Data section section start
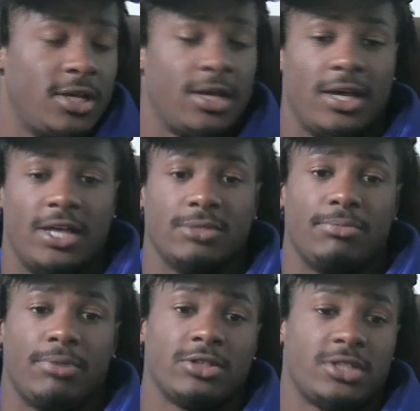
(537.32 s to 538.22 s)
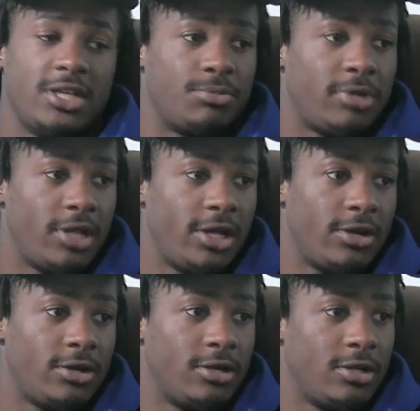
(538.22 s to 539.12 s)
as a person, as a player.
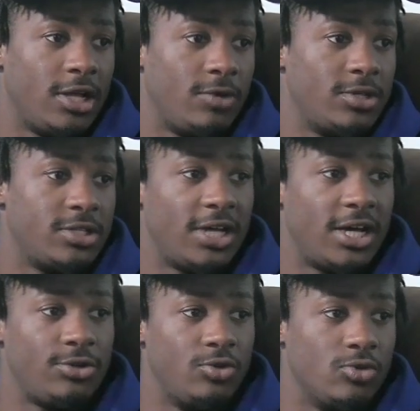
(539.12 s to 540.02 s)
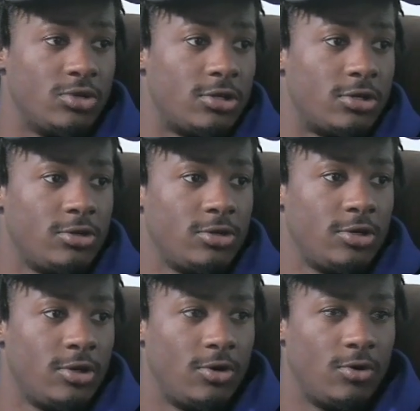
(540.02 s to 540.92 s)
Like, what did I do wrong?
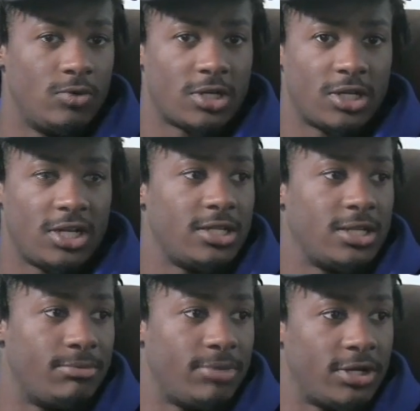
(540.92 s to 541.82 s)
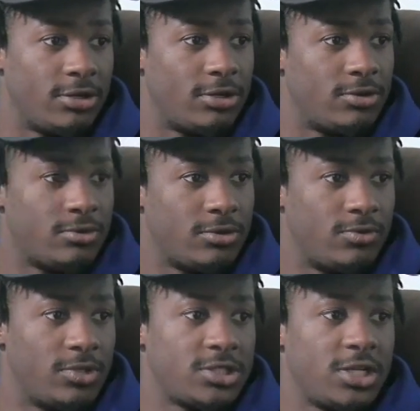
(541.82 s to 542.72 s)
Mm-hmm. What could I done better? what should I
Data section section end
- _To do_
Every record, word for word, should be given back without its pictures.

- _Answer for the task_
(537.32 s to 538.22 s)
(538.22 s to 539.12 s)
as a person, as a player.
(539.12 s to 540.02 s)
(540.02 s to 540.92 s)
Like, what did I do wrong?
(540.92 s to 541.82 s)
(541.82 s to 542.72 s)
Mm-hmm. What could I done better? what should I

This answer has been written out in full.